Saturday, January 24, 2009

I like how I actually apologized to Vanessa because I sincerely am over it, and she started what she did last night.

I'm so over it that I said sorry to officially close a bad part of my life. I'm healed and ready to move on and she can't accept the past. I'm so bothered by that. Here, I've put all this effort to be kind and humble myself for my wrongs, and put effort into my own healing and forgiving him for hurting me. It's not easy to forgive when someone doesn't say sorry, but I looked inside of myself and to God and made it happen, and she just has to push and pull and make it seem as though it isn't over.

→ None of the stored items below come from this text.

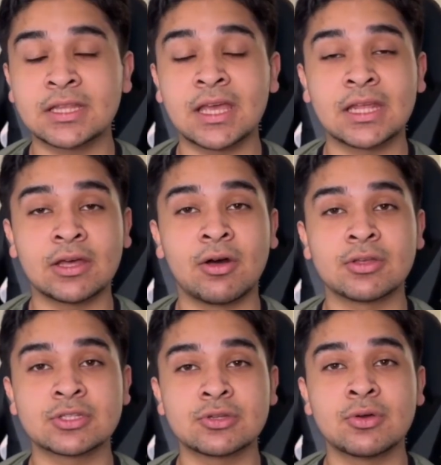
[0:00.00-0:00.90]
and
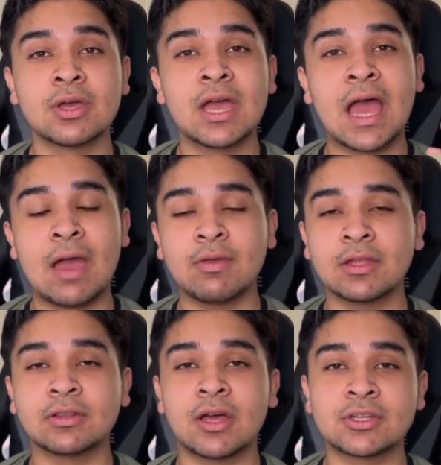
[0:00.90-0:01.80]
also how you can
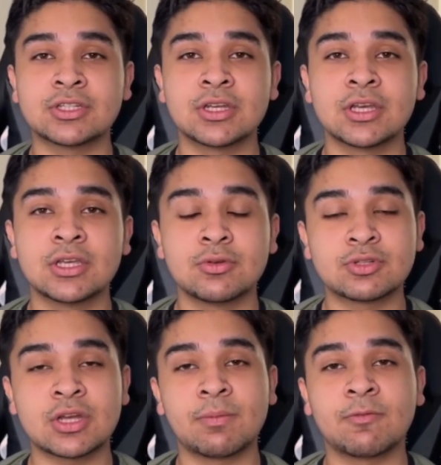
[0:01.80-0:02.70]
launch your
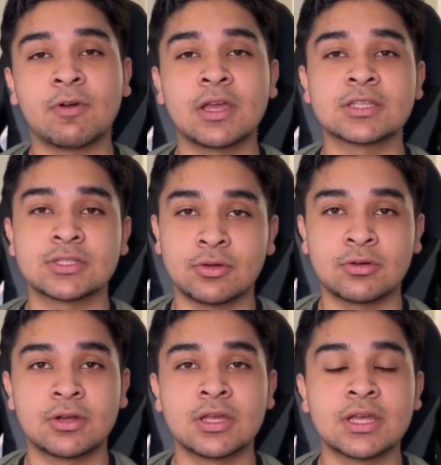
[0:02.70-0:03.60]
Shopify store.
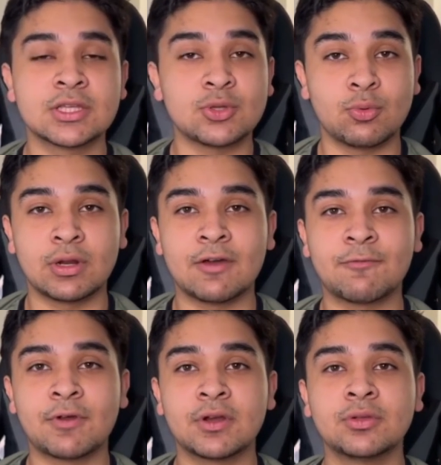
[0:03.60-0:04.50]
So without
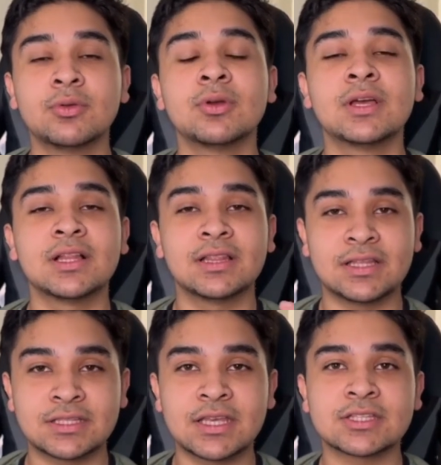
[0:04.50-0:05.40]
further ado, let's
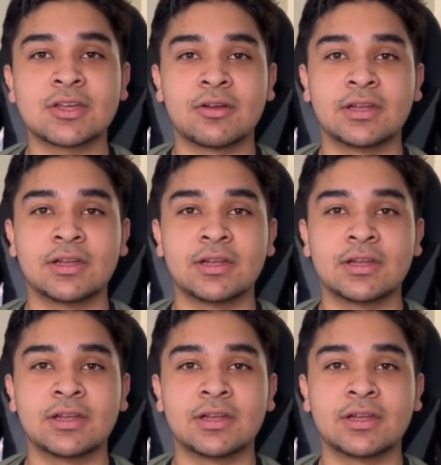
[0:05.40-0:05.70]
get started.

I hate that I reacted to her. I hate that I wasn't drunk, and came off as the typical drunk Lauren out of my rage for her and her cousin getting in my face. I hate that everyone can say I won this, but I can't say that I did because I reacted and let my trashy side come out of me.

To top it off, he calls me and texts me. She sees something, starts calling me, and texting me this morning to jump down my throat when it was HIM. So I do her the favor by forwarding her what he says because I don't care about him, and I don't care to cover for him, and she has the nerve to say, "How do I know if those are real?"

Anyone who knows him knows how he is. And plus, why would I take the time to make those fake texts with times included?

I want to be left alone as far as he goes to prove that it's done and she's making it worse for me, for him, for herself, and for everyone.

I guess it's another test to prove my progress.